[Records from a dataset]
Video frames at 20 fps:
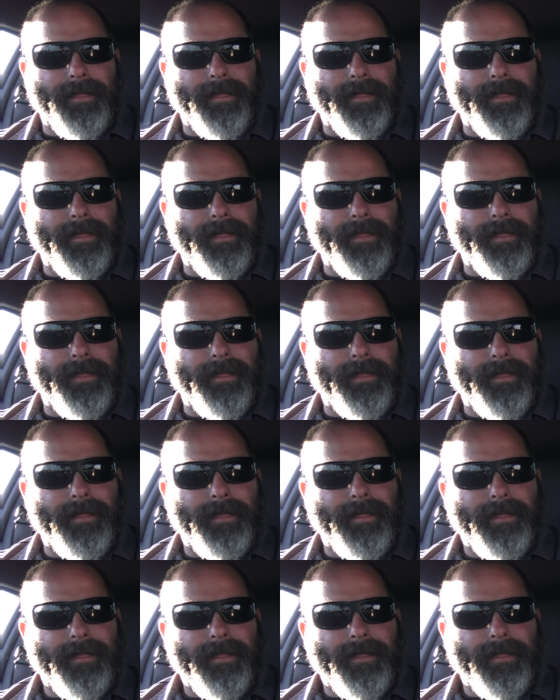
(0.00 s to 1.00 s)

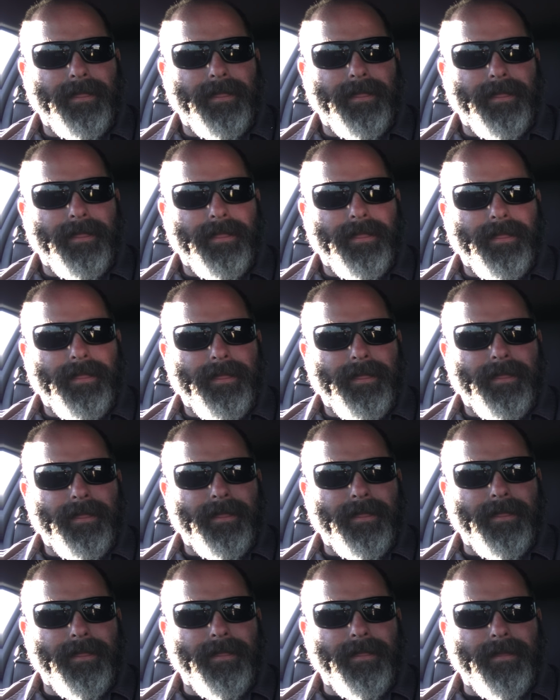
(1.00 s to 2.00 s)

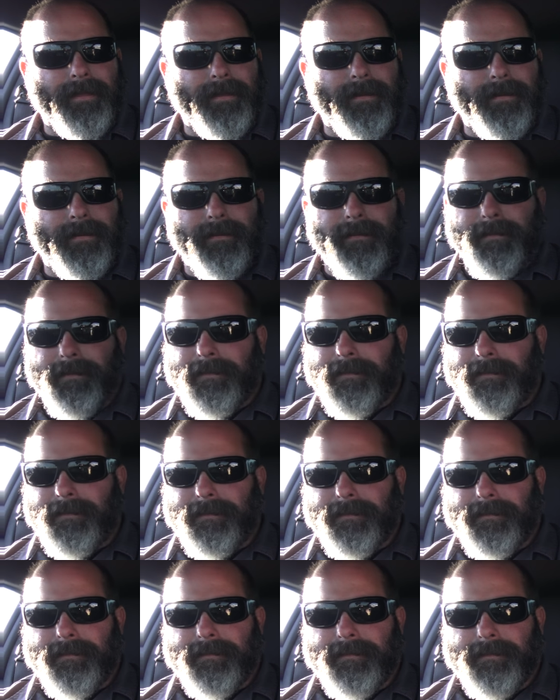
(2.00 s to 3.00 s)

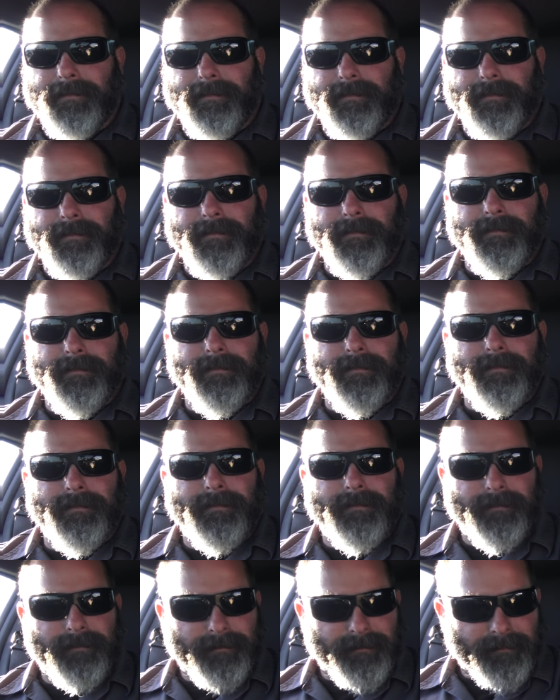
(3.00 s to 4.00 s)

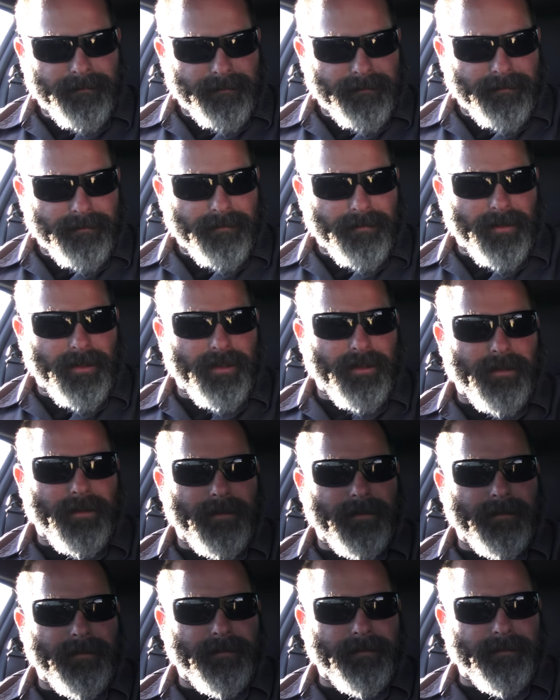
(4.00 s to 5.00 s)

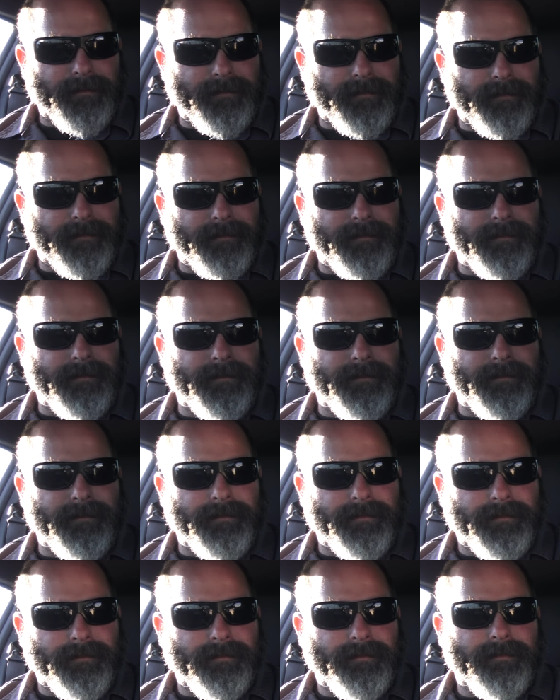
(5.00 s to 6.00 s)

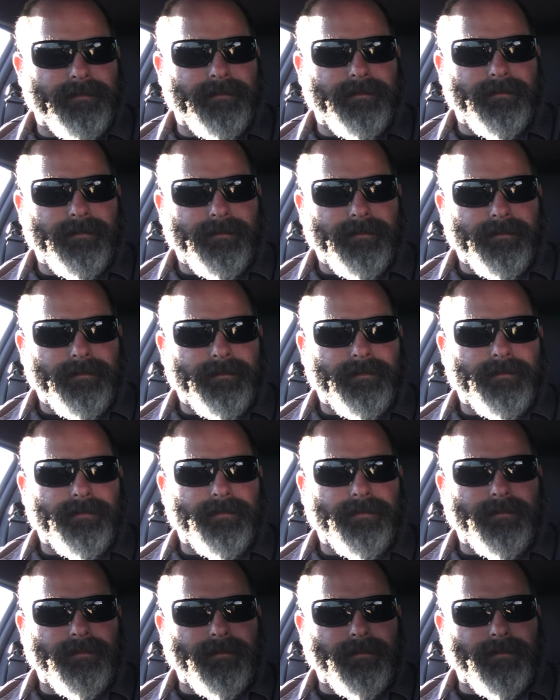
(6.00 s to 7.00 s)
[no speech]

**Work to complete:** Beginning at the line with "(1.00 s to 2.00 s)", reproduce word for word each line through the last line of the records. Include both ends but no pictures.

**Expected answer:**
(1.00 s to 2.00 s)

(2.00 s to 3.00 s)

(3.00 s to 4.00 s)

(4.00 s to 5.00 s)

(5.00 s to 6.00 s)

(6.00 s to 7.00 s)
[no speech]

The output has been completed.